WHCuddefordPerhaps the answer was that the family couldn’t really afford it, as in 1900 William Henry is declared Bankrupt.  Six years later Elizabeth, his wife of nearly forty years dies of Breast Cancer, followed four months later by William Henry, who by this time was living with his married daughter and her family in Manchester.  He died of TB, a condition generally of the poor, which may be an indication of how far he had fallen.

A sad end, as all of them are, to a varied and eventful life, with a large and stable family.  William Henry had definitely lived up to the aspirations of those first Cuddefords, who had made their way to Ide after the Black Death, succumbing ironically at last to the “White Death” of TB.

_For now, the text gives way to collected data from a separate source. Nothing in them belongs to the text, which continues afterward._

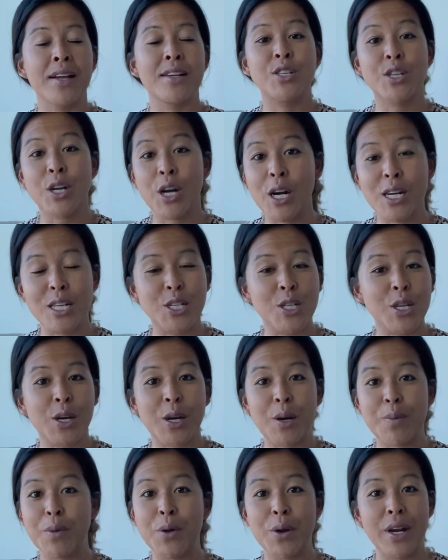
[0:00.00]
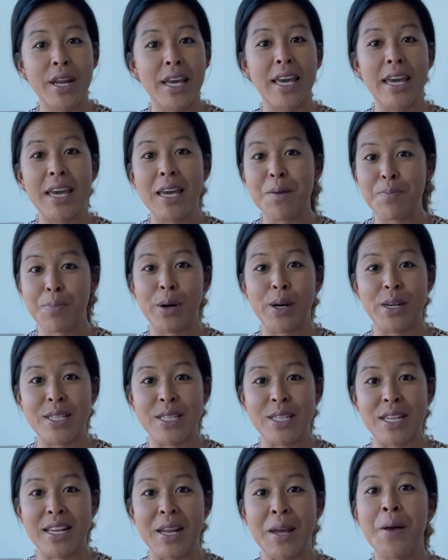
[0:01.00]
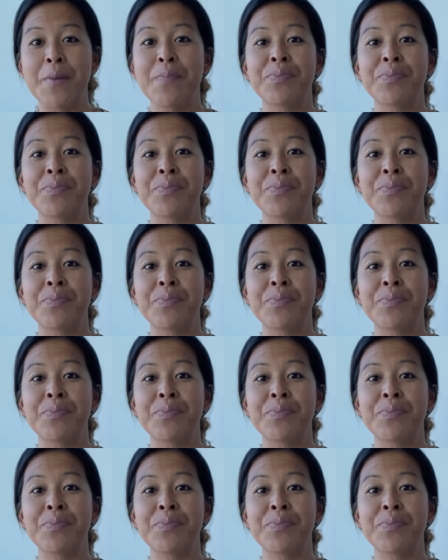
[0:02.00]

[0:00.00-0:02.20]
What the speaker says: church, community, in person,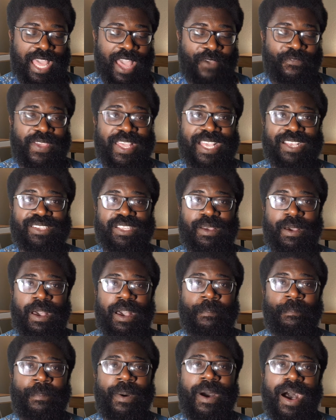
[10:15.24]
think there's
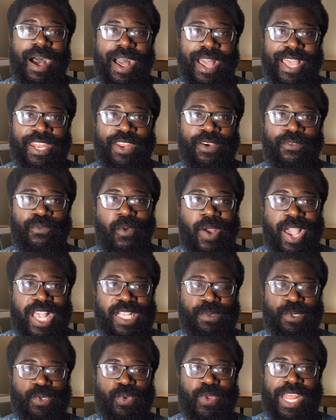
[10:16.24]
a parting of
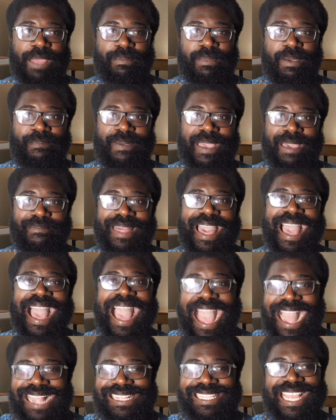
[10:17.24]
ways between him and Pep that
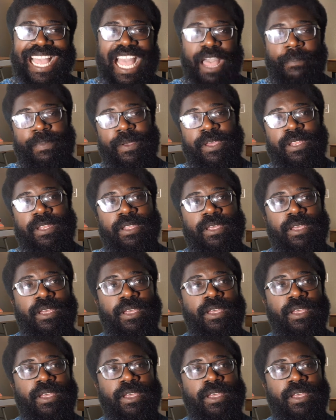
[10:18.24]
had to happen.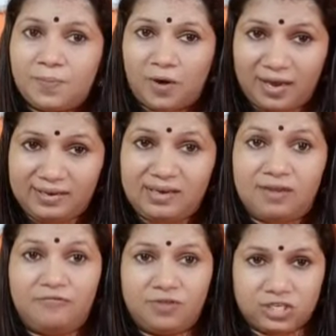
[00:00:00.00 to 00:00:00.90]
point in
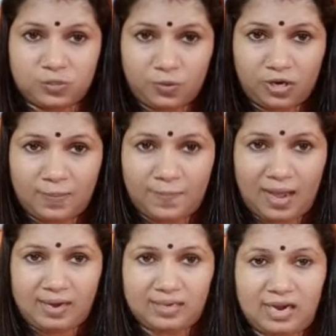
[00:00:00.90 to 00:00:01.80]
the first body
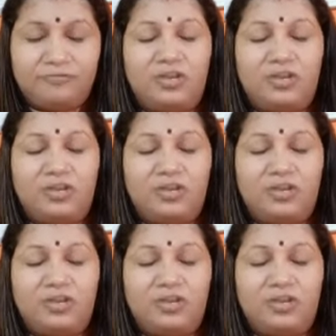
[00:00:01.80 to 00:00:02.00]
paragraph,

1872 – 1956 Charles Cuddeford from Broker’s Clerk to East India Company import and Export Merchant.

Charles being well educated and no doubt reasonably well connected in the import and export trade through his father’s Seed business, finds employment a s Broker’s Clerk in St Albans, and works his way up to becoming part of the business as an Import and Export Merchant, marrying a local girl Anne Gertrude Dixon there in 1898.  But for an ambitious man in a merchant’s company they was really only one place to be, at the centre of the thriving Empire, and at the turn of the 20th century he moves the family back to the London suburbs living in  Wilesdon, Cricklewood, and Hendon, much nearer to the centre of London commerce than rural St Albans.

charles cuddefordLife was good and the family prosperous but the age of large families was coming to an end, the couple had 2 children a boy and a girl born in 1902 and 1908.  Charles rise was strong culminating with him receiving the Freedom of The City of London in 1922.

Charles and Anne lived out their long lives together retiring to Westcliffe on Sea in Essex, and dieing within a year of each other in 1958 and 1959.

…and so on to today

The following generations brought us to Vanessa’s grandfather and father, and then to Vanessa.